### What this task involves
Only the text belongs in the copy: retype each record exactly as it appears.

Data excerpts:
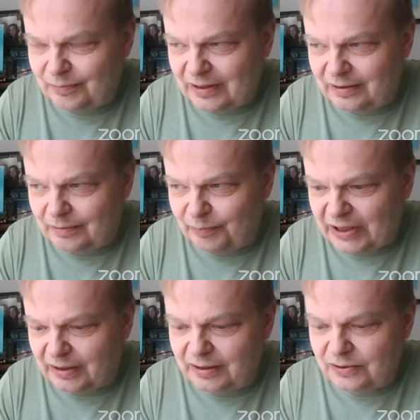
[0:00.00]

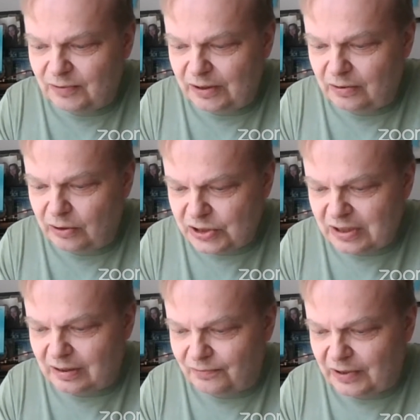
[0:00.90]
But it is very
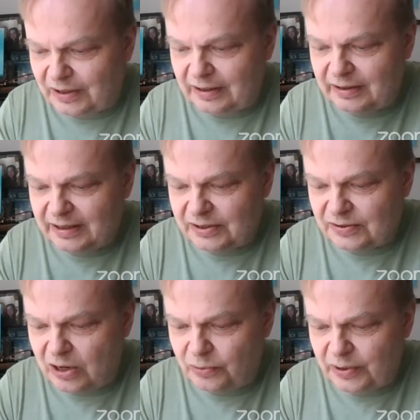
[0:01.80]
logical one, and that
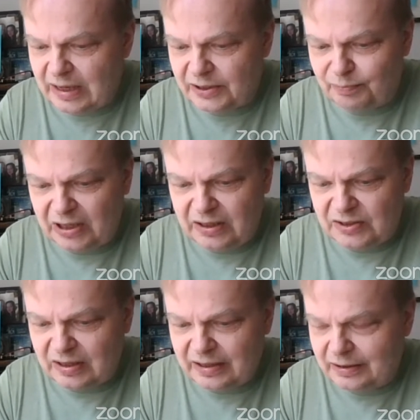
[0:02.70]
is how it has been
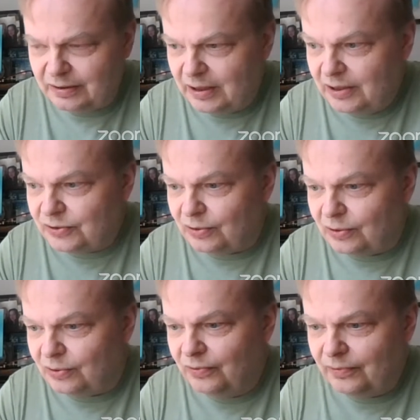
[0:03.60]
designed.
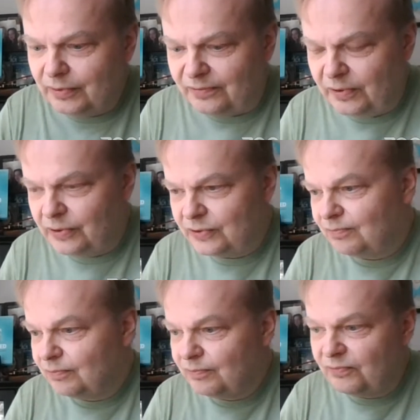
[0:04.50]
So the first
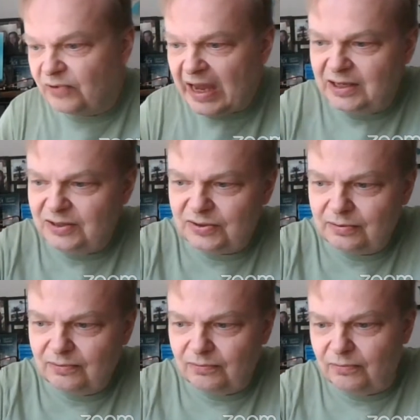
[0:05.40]

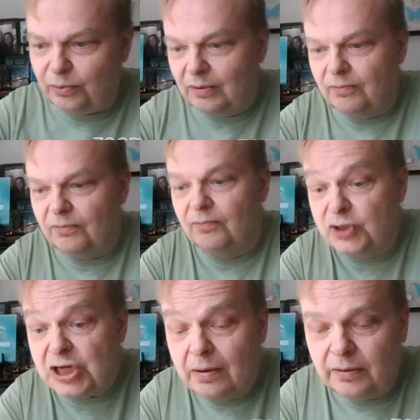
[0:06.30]
phase,
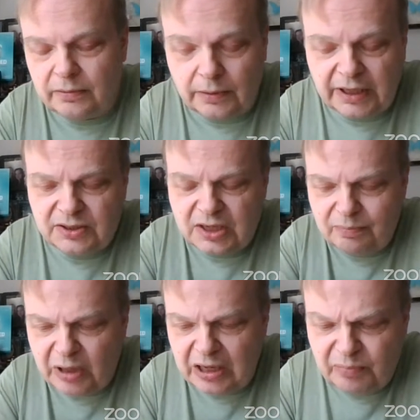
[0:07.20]

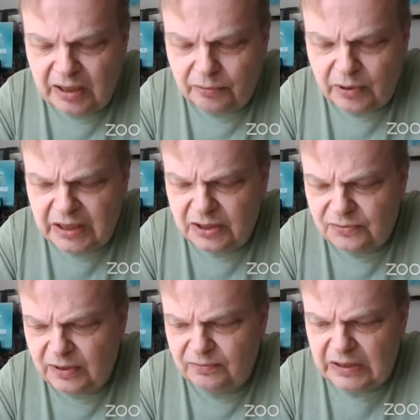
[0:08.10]
3GPP
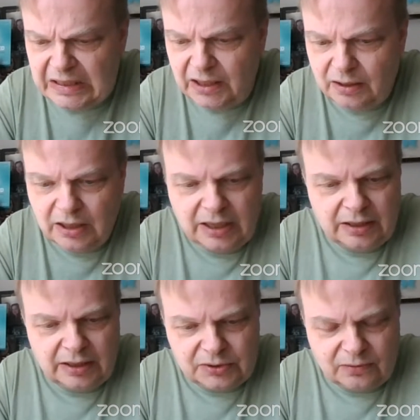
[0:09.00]
release 15,
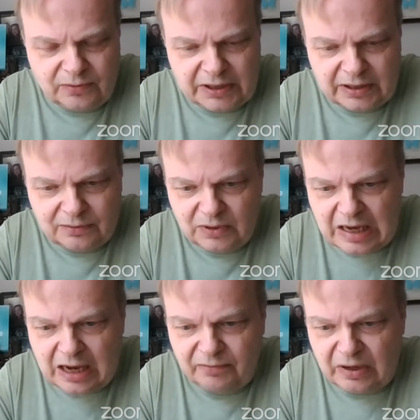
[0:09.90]
is the one that we
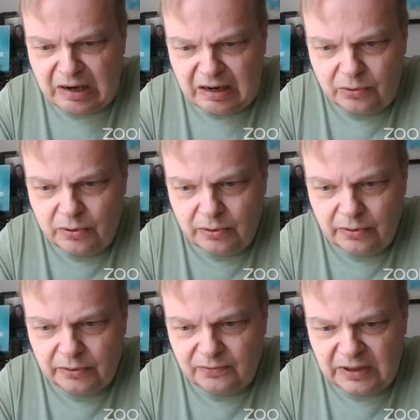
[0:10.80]
have now
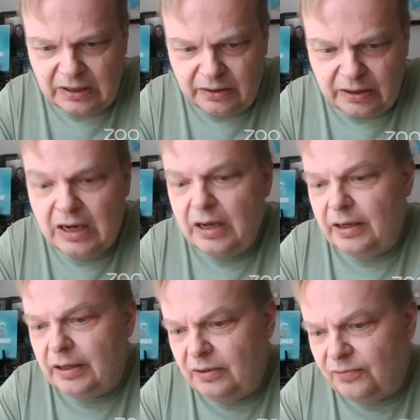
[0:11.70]
on the field.
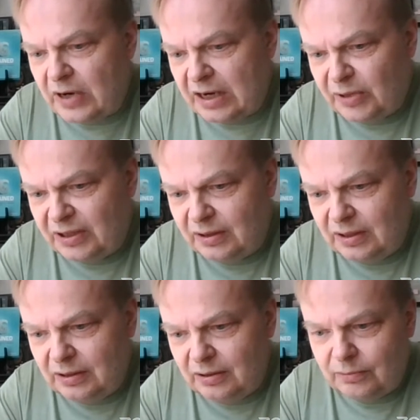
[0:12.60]
In
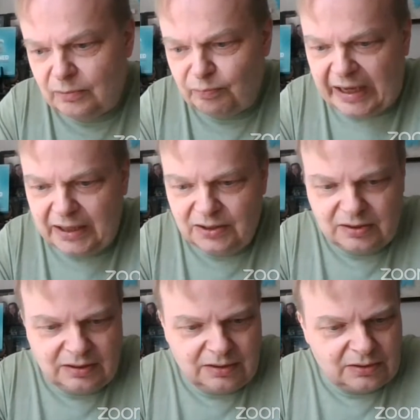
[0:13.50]
fragmented
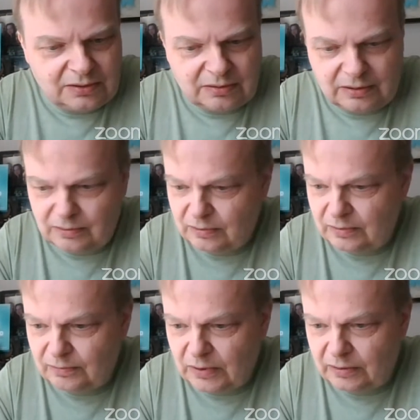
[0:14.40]
places,
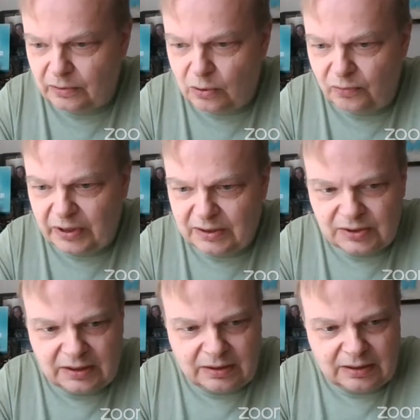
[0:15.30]
the
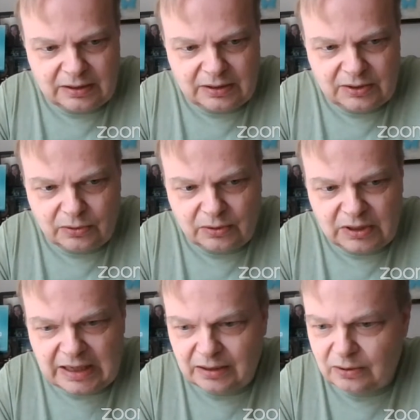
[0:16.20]
coverage area is not
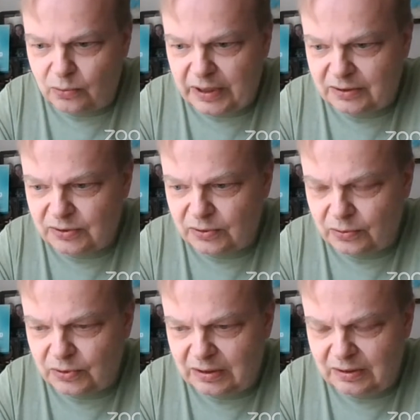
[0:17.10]
yet quite
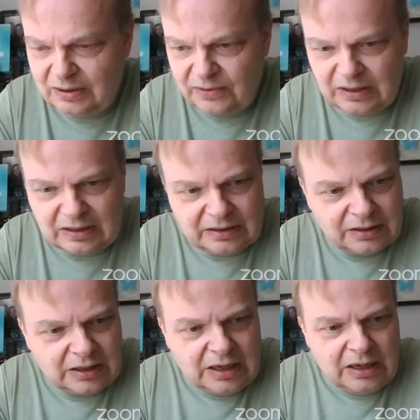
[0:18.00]
so
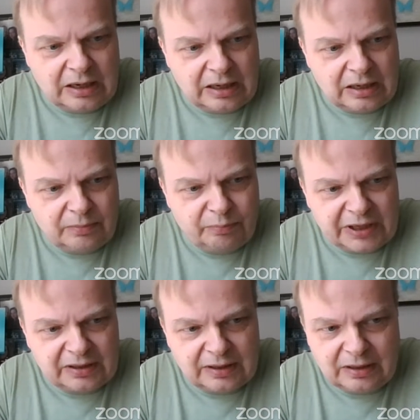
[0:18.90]
significant,
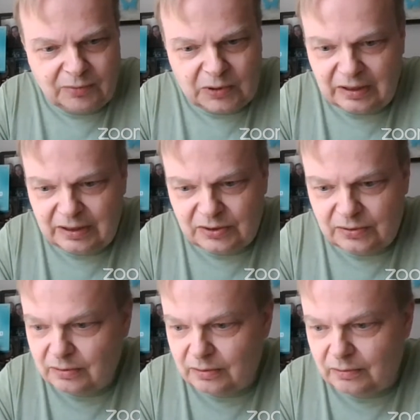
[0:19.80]
but
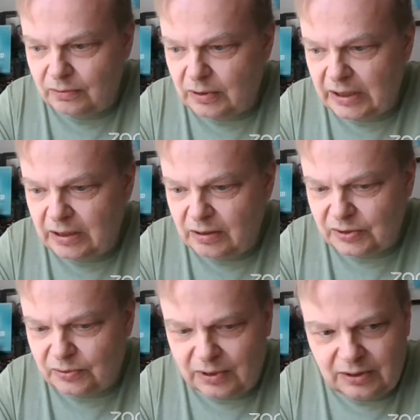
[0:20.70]
nevertheless, the
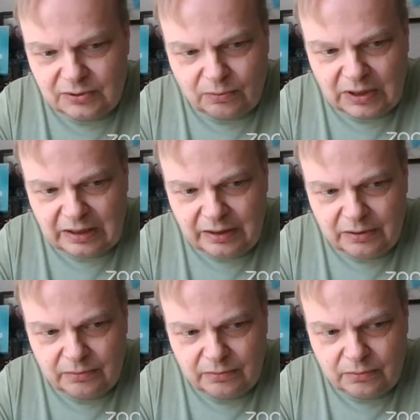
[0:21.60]
industry is
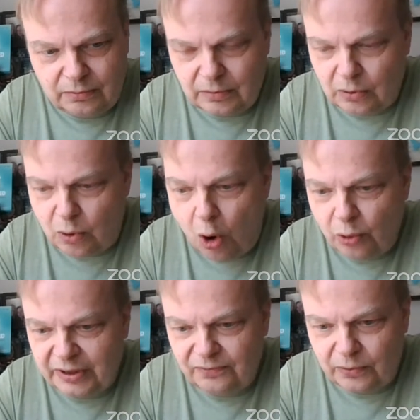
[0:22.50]
really
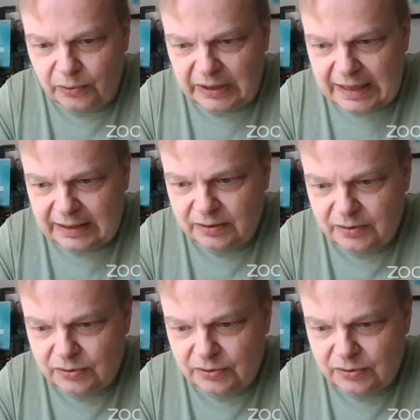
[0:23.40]
going for that.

### Solution
[0:00.00]

[0:00.90]
But it is very
[0:01.80]
logical one, and that
[0:02.70]
is how it has been
[0:03.60]
designed.
[0:04.50]
So the first
[0:05.40]

[0:06.30]
phase,
[0:07.20]

[0:08.10]
3GPP
[0:09.00]
release 15,
[0:09.90]
is the one that we
[0:10.80]
have now
[0:11.70]
on the field.
[0:12.60]
In
[0:13.50]
fragmented
[0:14.40]
places,
[0:15.30]
the
[0:16.20]
coverage area is not
[0:17.10]
yet quite
[0:18.00]
so
[0:18.90]
significant,
[0:19.80]
but
[0:20.70]
nevertheless, the
[0:21.60]
industry is
[0:22.50]
really
[0:23.40]
going for that.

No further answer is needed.